STORED DATA: Begin
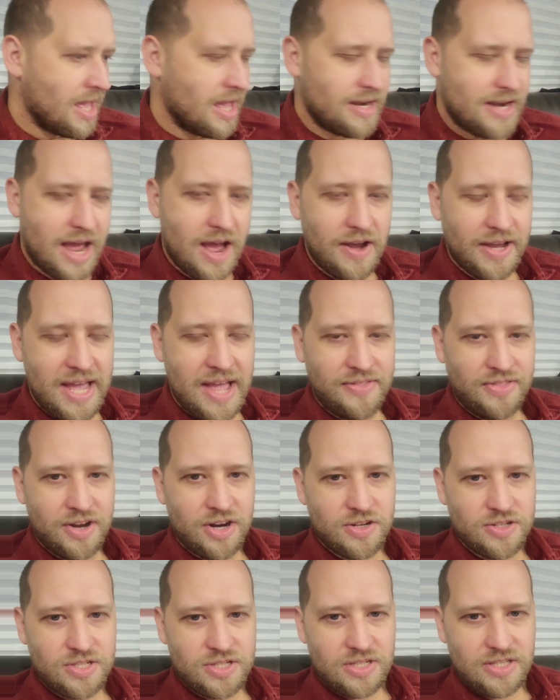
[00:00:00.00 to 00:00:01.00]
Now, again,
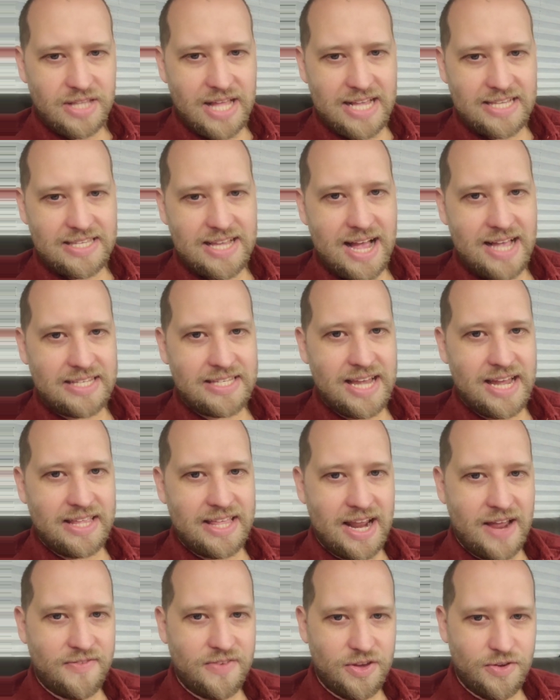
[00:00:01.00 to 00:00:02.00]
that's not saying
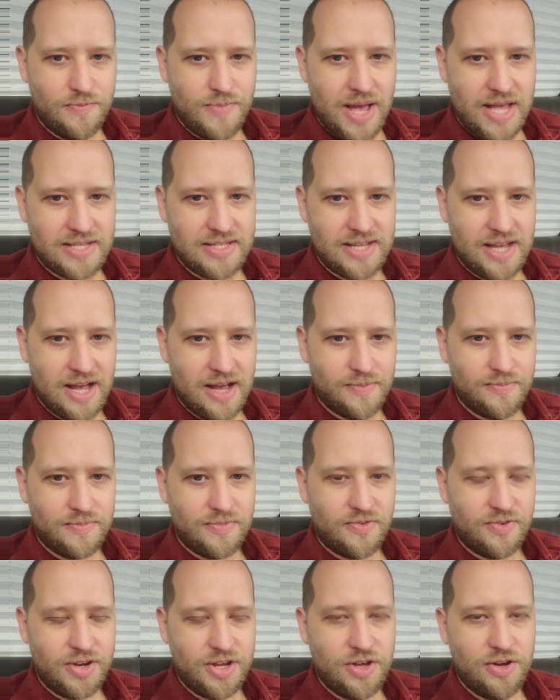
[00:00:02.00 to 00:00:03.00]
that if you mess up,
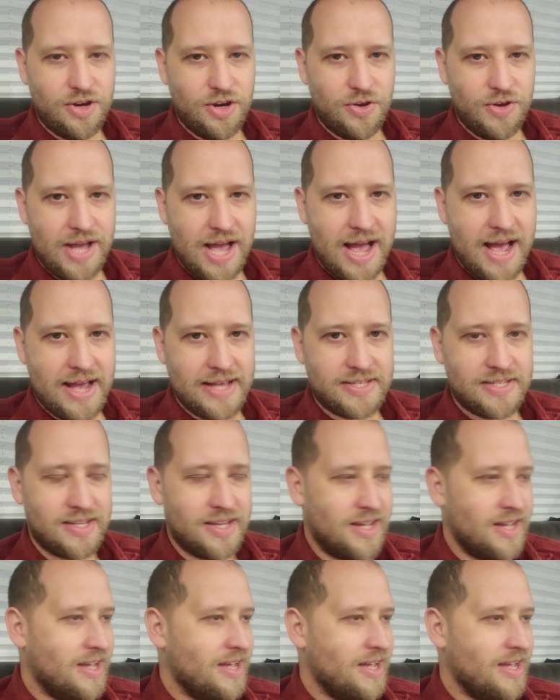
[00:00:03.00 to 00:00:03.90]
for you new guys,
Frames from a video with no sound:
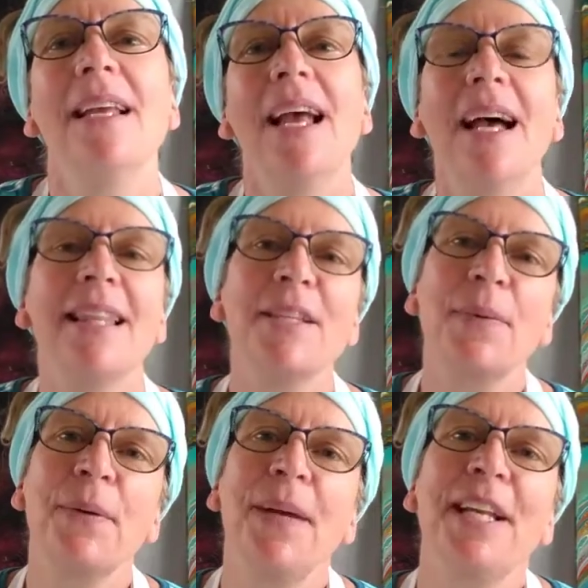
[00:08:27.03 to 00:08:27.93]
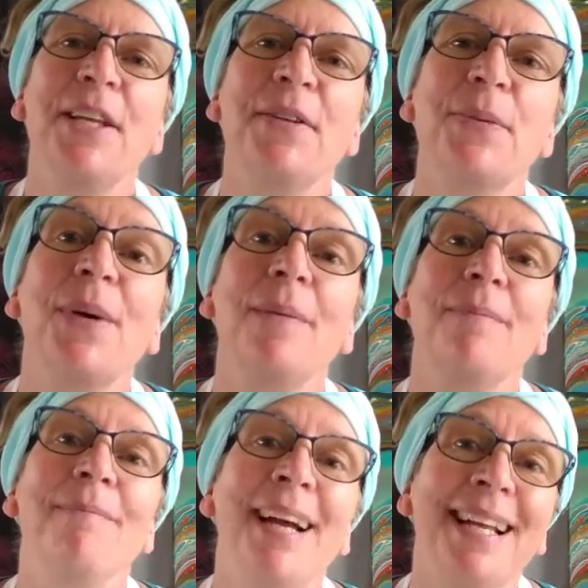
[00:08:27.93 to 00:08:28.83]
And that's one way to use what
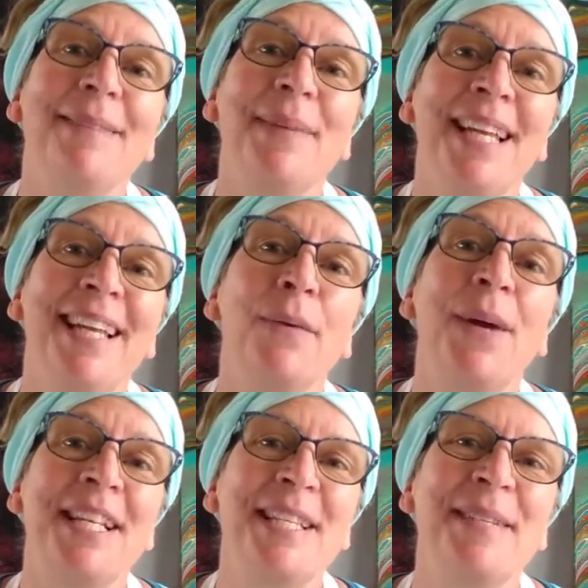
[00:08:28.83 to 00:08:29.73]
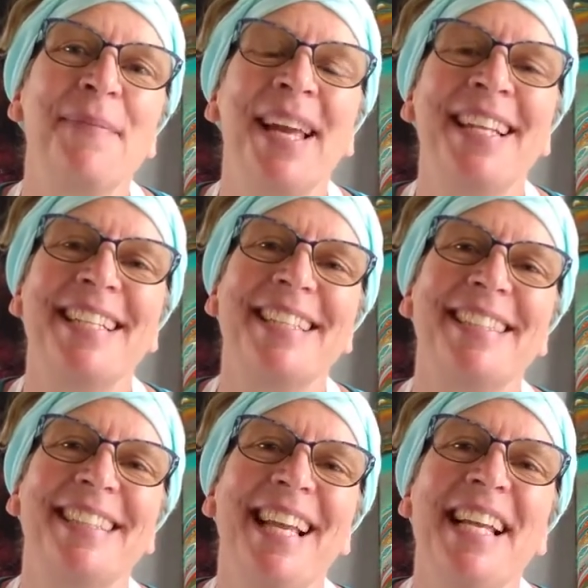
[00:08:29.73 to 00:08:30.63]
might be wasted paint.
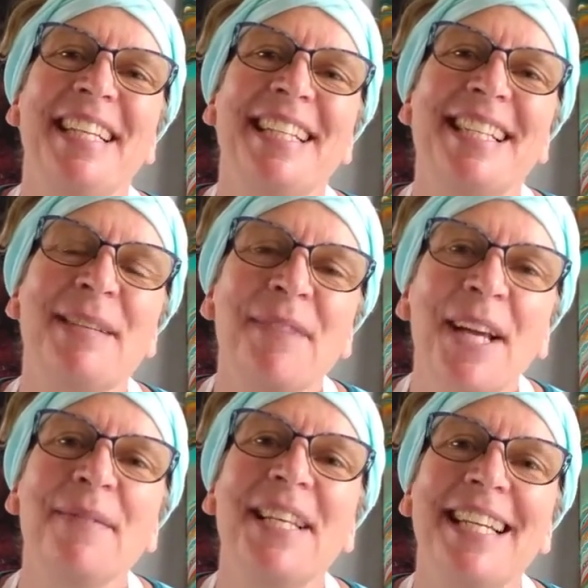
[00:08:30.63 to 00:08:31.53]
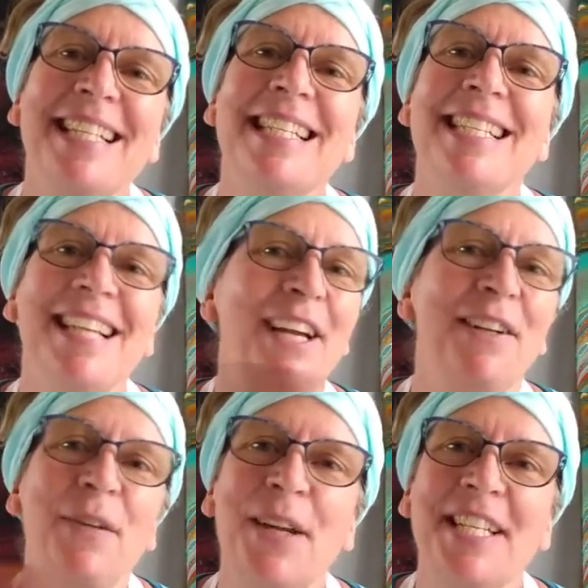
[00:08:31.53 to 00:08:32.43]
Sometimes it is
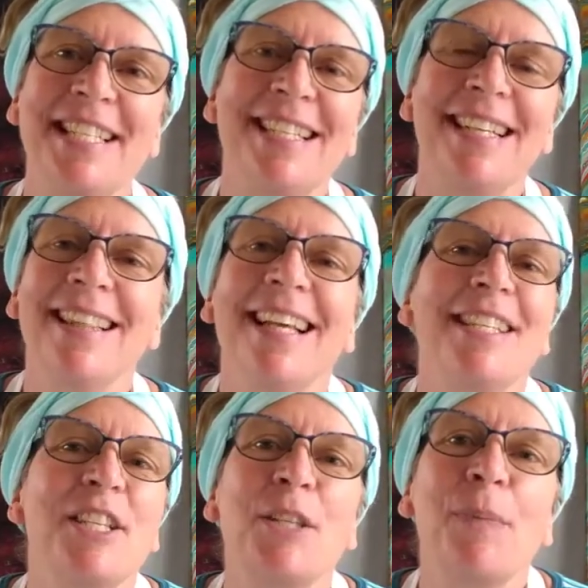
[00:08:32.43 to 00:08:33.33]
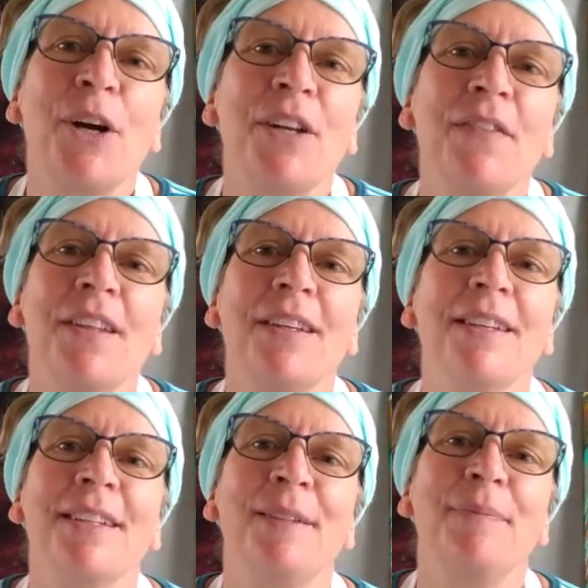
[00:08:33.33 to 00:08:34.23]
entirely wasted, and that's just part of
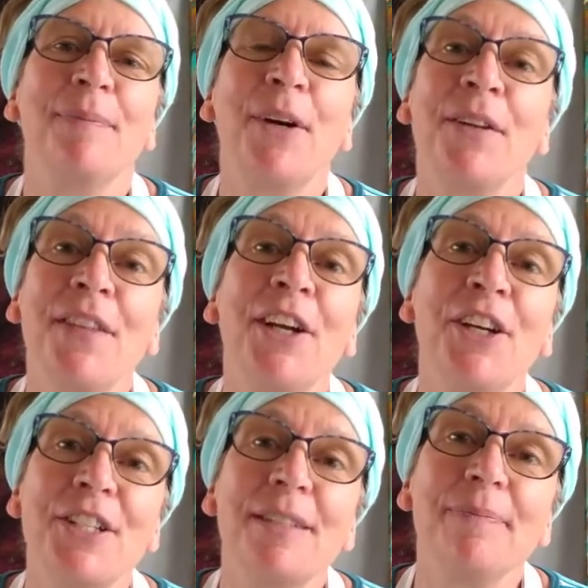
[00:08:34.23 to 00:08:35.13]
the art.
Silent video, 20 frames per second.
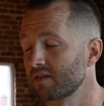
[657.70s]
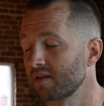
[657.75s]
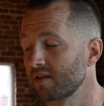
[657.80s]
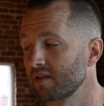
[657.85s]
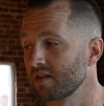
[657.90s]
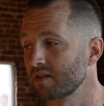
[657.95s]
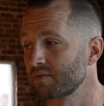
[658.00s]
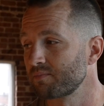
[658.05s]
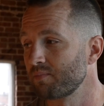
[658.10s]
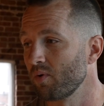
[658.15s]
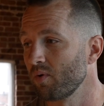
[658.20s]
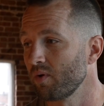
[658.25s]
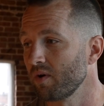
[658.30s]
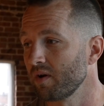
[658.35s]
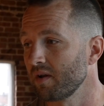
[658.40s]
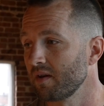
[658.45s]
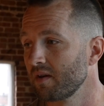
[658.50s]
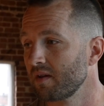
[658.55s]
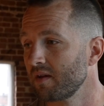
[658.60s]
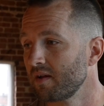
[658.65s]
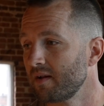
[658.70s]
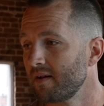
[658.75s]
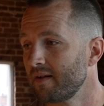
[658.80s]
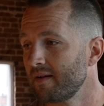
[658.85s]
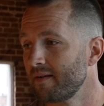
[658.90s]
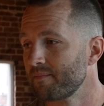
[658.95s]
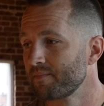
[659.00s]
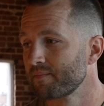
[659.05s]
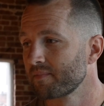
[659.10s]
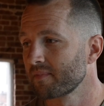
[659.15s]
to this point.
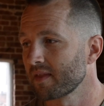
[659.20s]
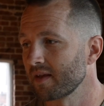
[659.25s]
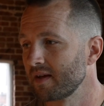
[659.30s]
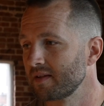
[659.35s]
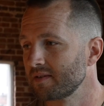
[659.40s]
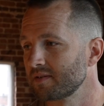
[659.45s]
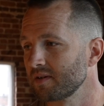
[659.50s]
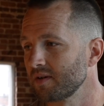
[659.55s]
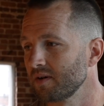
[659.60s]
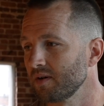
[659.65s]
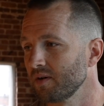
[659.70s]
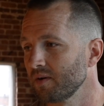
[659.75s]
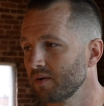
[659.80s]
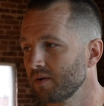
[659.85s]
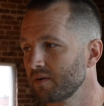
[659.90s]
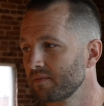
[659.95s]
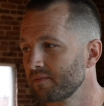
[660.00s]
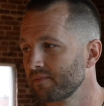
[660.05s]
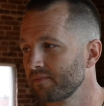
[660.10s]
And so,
STORED DATA: End
[PROBLEM DETAILS]
Give back an exact repeat of the lines from the top of the data through the line that holds "[00:08:27.03 to 00:08:27.93]", both included, and omit pictures.

[WRITTEN ANSWER]
[00:00:00.00 to 00:00:01.00]
Now, again,
[00:00:01.00 to 00:00:02.00]
that's not saying
[00:00:02.00 to 00:00:03.00]
that if you mess up,
[00:00:03.00 to 00:00:03.90]
for you new guys,
Frames from a video with no sound:
[00:08:27.03 to 00:08:27.93]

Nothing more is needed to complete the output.